Belleğin yeniden inşası uzun yıllar alabilir, belki her şey için geç kalınmıştır! Bir gün kozasından bir mavi kelebek ortaya çıkar ve yitik hayatlar, kayıp hikâyeler gün ışığına tutunur. Büyük dedemin hikâyesi; mavi bir kelebeğin izinden giderek, tenin hafızasının unutmaya karşı mücadelesini anlatır. Büyük dedenin yaşadığı çağda ve coğrafyada komşuların, kirvelerin emmileri, dayıları, halaları teyzeleri, dedeleri, nineleri vardı. Onun arka bahçesi niye böyle sessizdi ki? Bazı sorular tehlikeliydi, sorulmazdı o günlerde…

Sorardı sormasına, çocuktu, üryandı, pusatsızdı; lakin kim bilirdi ki, niye anası, babası erken göçmüştü? Bildiği Bitlis’ten Varto’ya gelmiş bir çavuşun oğluydu. Bitlis, dağların ardındaydı, uzaktı, ne gelen vardı, ne de giden. Bitlis’e dair babasından kalma bir çift söz, merak ve korku dolu bir masal tadında aklında kalmıştı. Bitlis Kalesi’nde bir kapı var ve üzerinde “açan bir pişman, açmayan bin pişman”  diye yazı var. Başka da ne kayıt var, ne de Bitlis’ten gelen bir emmi… 

Büyüyünce gider bulurdu emmilerini, çalardı kaledeki kapıyı! Ne kapı vardı, ne de kapı açan… Hiç kimse yoktu, sahipsizdi babası, sanki gökten zembille düşmüştü. Savaş yıllarıydı, kimsesizlik garip değildi. Tarih ne güne duruyordu?

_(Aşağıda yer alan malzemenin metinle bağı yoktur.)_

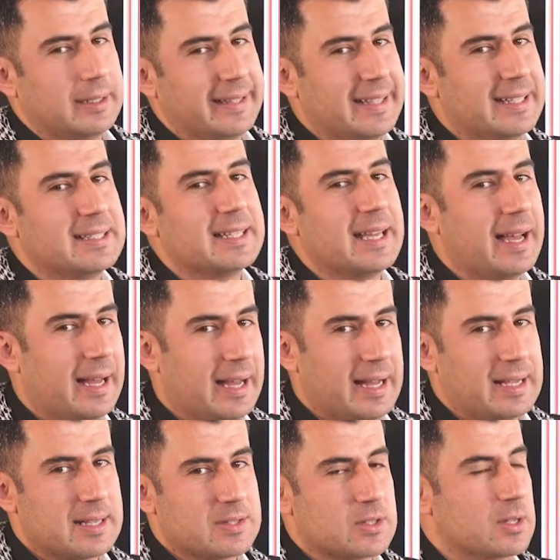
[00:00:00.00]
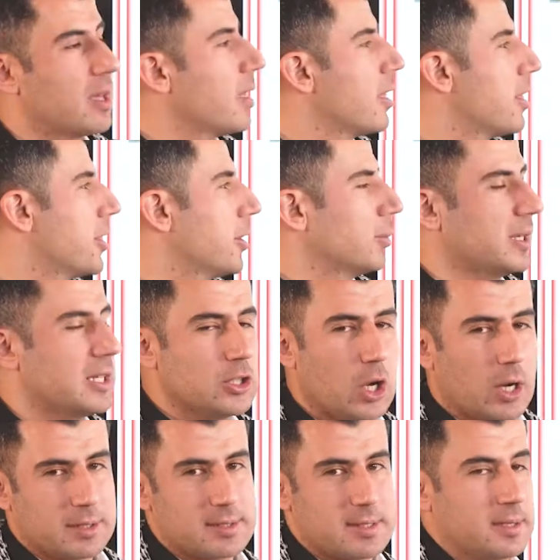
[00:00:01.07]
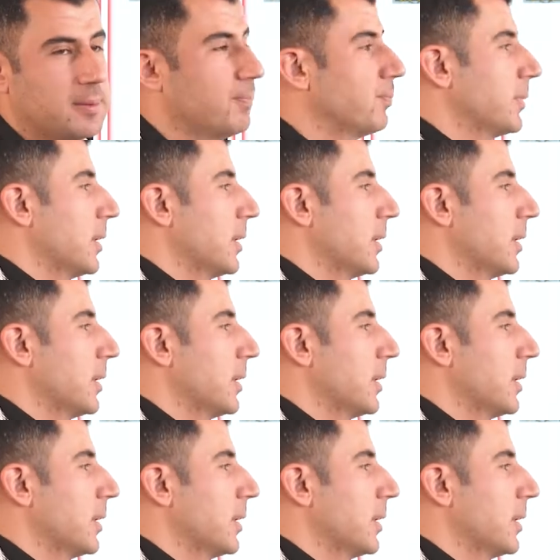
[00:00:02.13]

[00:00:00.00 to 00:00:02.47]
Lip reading: It has 3 dots.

Oysa resmi tarih, çoktan işe koyulmuş, belleği ters yüz etmiş, tanıklar ise korkunun hükmünde, sükût suikastı içindeydi. Makulleşmiş tanıklar susmuştu, susmasına… Karanlığın suskunluğu rüyalarında, bir başına kaldığı anlarda, artlarına düşmüş, yakalarına yapışmıştı. Onlar için, artık unutmak, yalana bel bağlamak, şifa niyetine alınan, yan etkisi ve bedeli ağır bir ilaçtı. Biçare zihinleri mecbur olanı biteni ve hikâyeyi unuttu… Bellekleri adeta katiline yardım ve yataklık yapıyordu!

Oysa tenin aklı, kadimdi, dokunduğu, dokunan her şeyi kaydediyordu, unutmuyordu ve bu kayıtlar oğullara, kızlara, torunlara aktarılıyordu, silip yeniden format atmak olmuyordu, virüs tenin iliğine işlemiyordu. Su çatlağını arıyordu, kurumuş bir nehir sıla-i rahime akıyordu…

Mustafa, 16 yaşında evlendi, yetimdi, her yetim gibi biraz marazlıydı, kendi çocuklarından önce kardeşlerinin babasıydı. Kan kusuyordu, bir türlü iyileşemiyordu. Büyük ninem, sezgisel demiş ki, ‘ismi ağır geliyor’. Mustafa ismine bedeni direniyormuş! Mustafa 17 yaşında Dedo olmuş. Dedo, o günden sonra sadece Dedo’ydu… Baba, abi, amca, dayı, bey, enişte, kayınço, damat, eş ve dede değil, Dedo! Küçük-büyük herkesin ona Dedo demesi şifanın tılsımıymış. Mustafa, Dedo olunca, ismi ve yaşı arka bahçesi gibi silinmişti.  Yaralı, gücenik, hasta Mustafa, kendini bilmemenin yüksüzlüğünde, kısa sürede iyileşmişti. Dedo, kozasından yeni çıkmış, mavi bir kelebekti artık!

Büyük ninemin muzipçe uydurduğu Dedo ismi, Latin Amerikan menşeli olup “insanların koruyucusu” anlamına gelen ve Kürt, Türk, Arap, Ermeni oğullarına isim olmuştur. İsveç dilinde parmak anlamı da vardır. Bence büyük dedemin isim ebesi, teninin, aklının dedosuydu!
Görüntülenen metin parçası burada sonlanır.